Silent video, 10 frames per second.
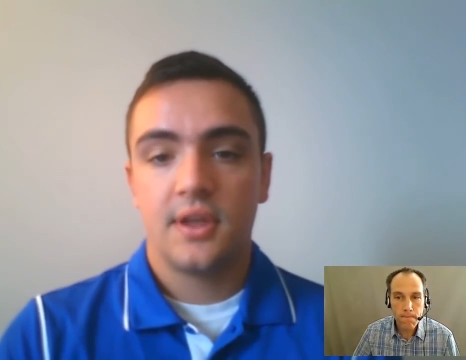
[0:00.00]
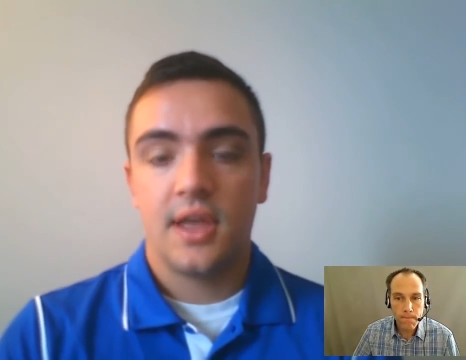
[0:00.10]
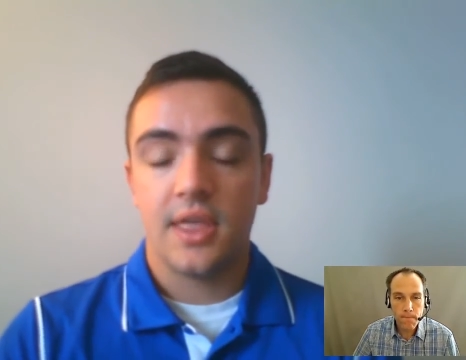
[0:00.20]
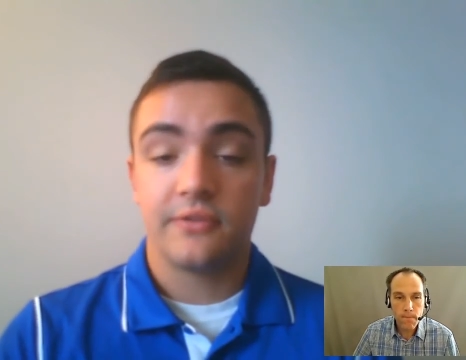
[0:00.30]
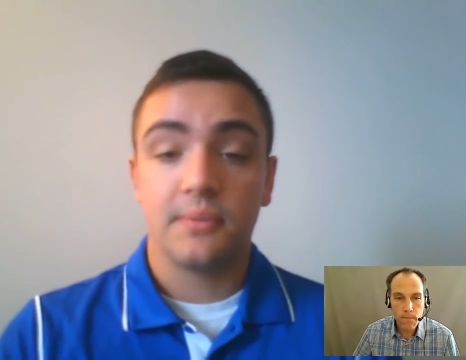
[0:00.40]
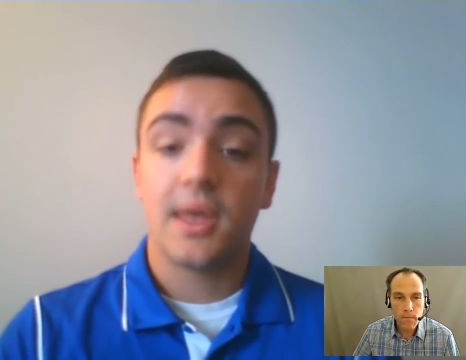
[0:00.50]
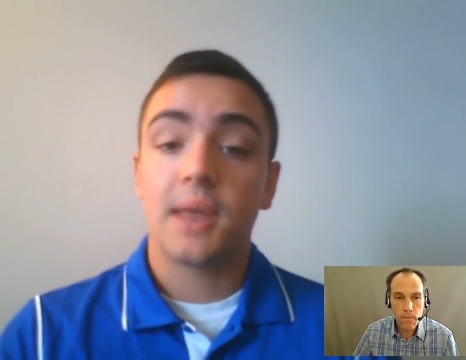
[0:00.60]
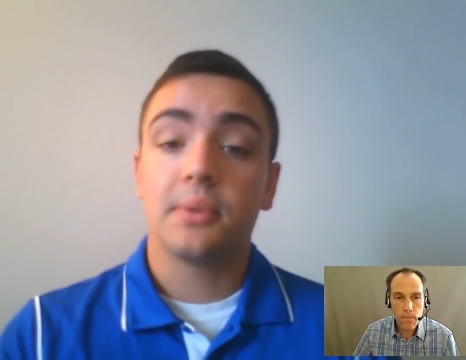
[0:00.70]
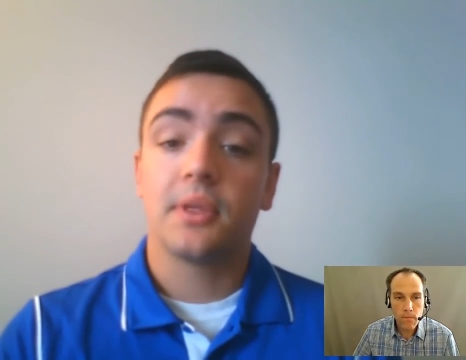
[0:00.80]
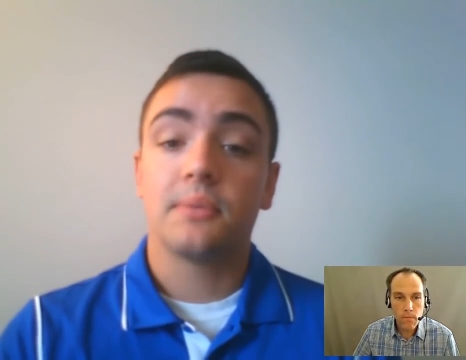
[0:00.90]
Speaker 1: And then from that
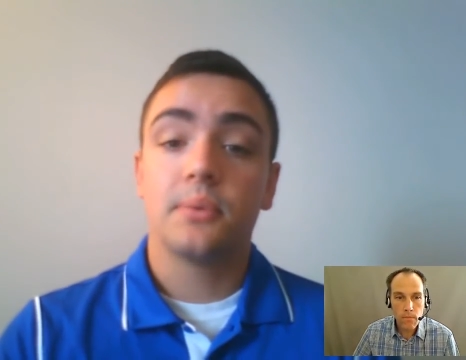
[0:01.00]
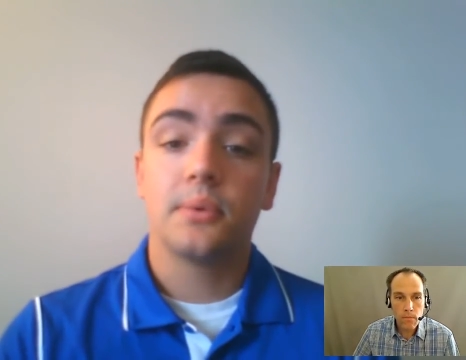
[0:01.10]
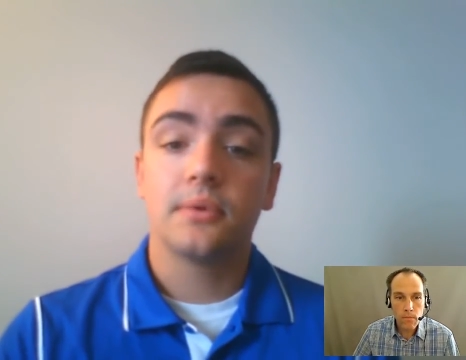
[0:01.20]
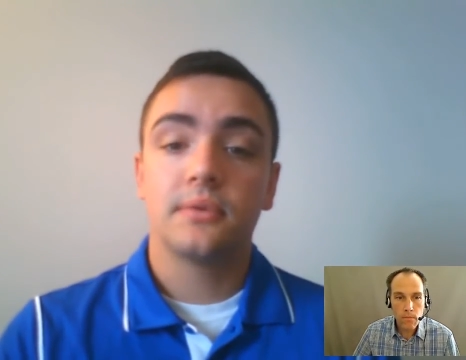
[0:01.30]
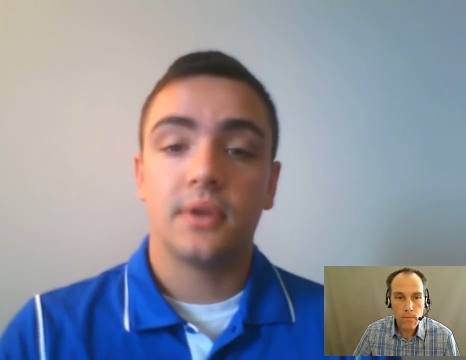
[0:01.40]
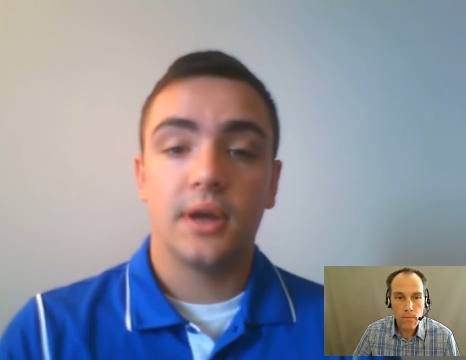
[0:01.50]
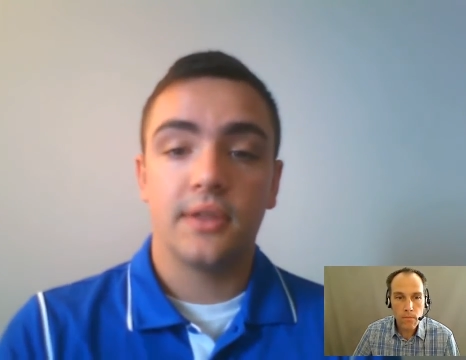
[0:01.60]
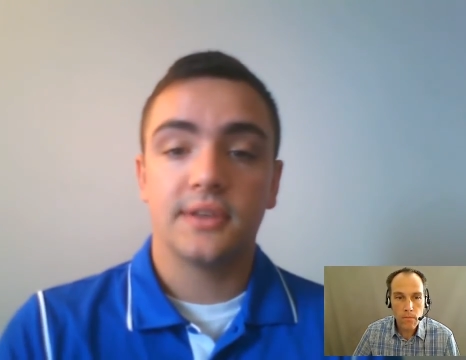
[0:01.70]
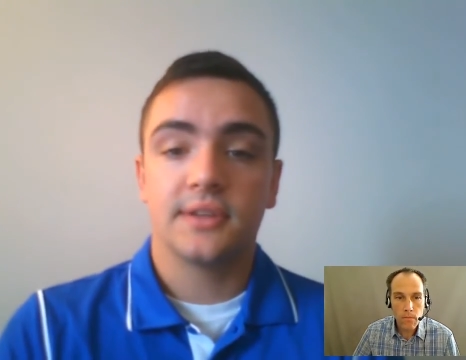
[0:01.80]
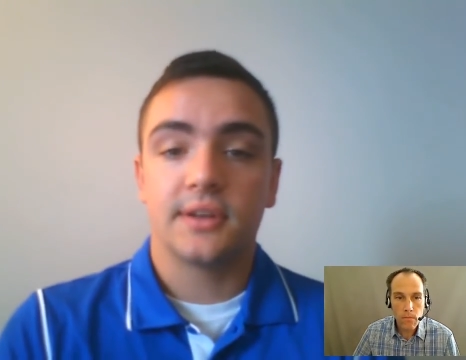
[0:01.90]
applicant pool, uh,
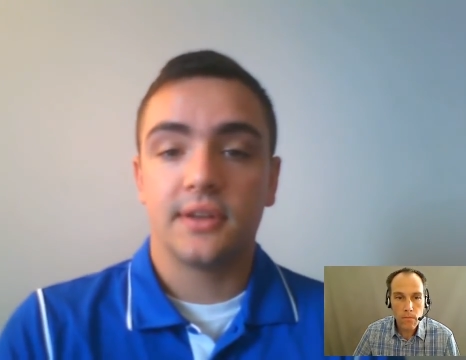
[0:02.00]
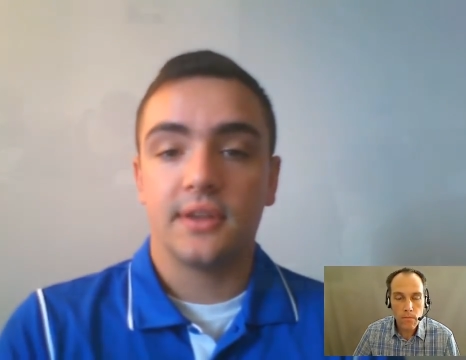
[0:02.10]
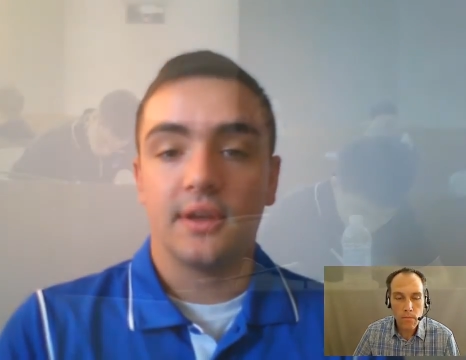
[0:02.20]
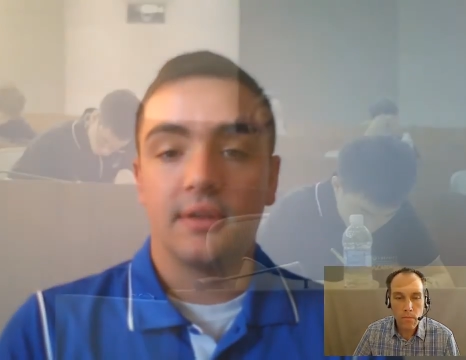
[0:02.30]
they selected the, the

════

What you are asked to do =>
The answer must repeat every line of the listing exactly and leave the pictures out.

Result for this exercise =>
Silent video, 10 frames per second.
[0:00.00]
[0:00.10]
[0:00.20]
[0:00.30]
[0:00.40]
[0:00.50]
[0:00.60]
[0:00.70]
[0:00.80]
[0:00.90]
Speaker 1: And then from that
[0:01.00]
[0:01.10]
[0:01.20]
[0:01.30]
[0:01.40]
[0:01.50]
[0:01.60]
[0:01.70]
[0:01.80]
[0:01.90]
applicant pool, uh,
[0:02.00]
[0:02.10]
[0:02.20]
[0:02.30]
they selected the, the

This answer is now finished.